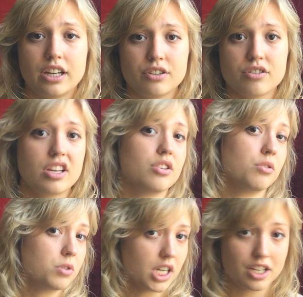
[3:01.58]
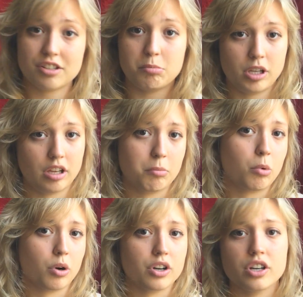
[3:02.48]
nature, they do tend to be
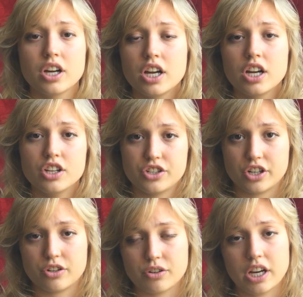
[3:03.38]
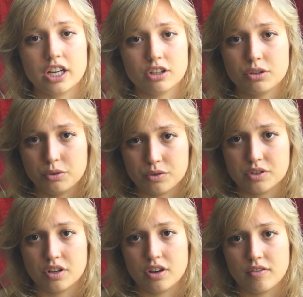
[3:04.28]
more gender
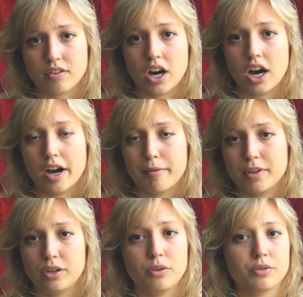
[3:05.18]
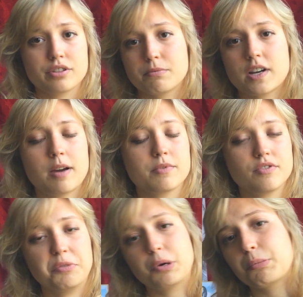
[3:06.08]
inclusive. They use sometimes
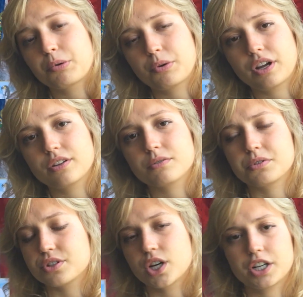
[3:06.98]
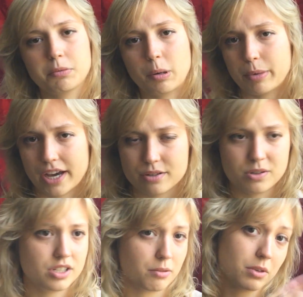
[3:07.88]
female pronouns when they're talking about
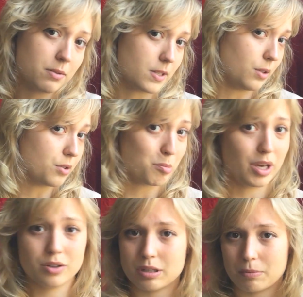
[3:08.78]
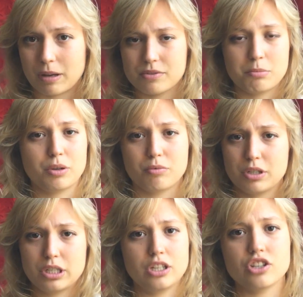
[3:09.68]
pastoring. Sometimes they use male. Sometimes they'll be
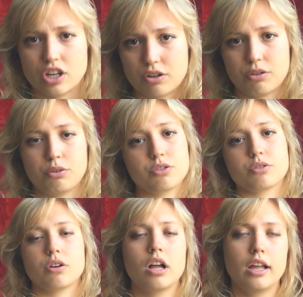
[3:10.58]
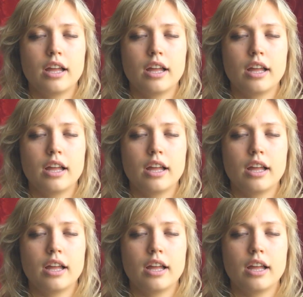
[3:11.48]
really gender neutral.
--------
All of the data must be repeated exactly, except for the pictures.

Expected answer
[3:01.58]
[3:02.48]
nature, they do tend to be
[3:03.38]
[3:04.28]
more gender
[3:05.18]
[3:06.08]
inclusive. They use sometimes
[3:06.98]
[3:07.88]
female pronouns when they're talking about
[3:08.78]
[3:09.68]
pastoring. Sometimes they use male. Sometimes they'll be
[3:10.58]
[3:11.48]
really gender neutral.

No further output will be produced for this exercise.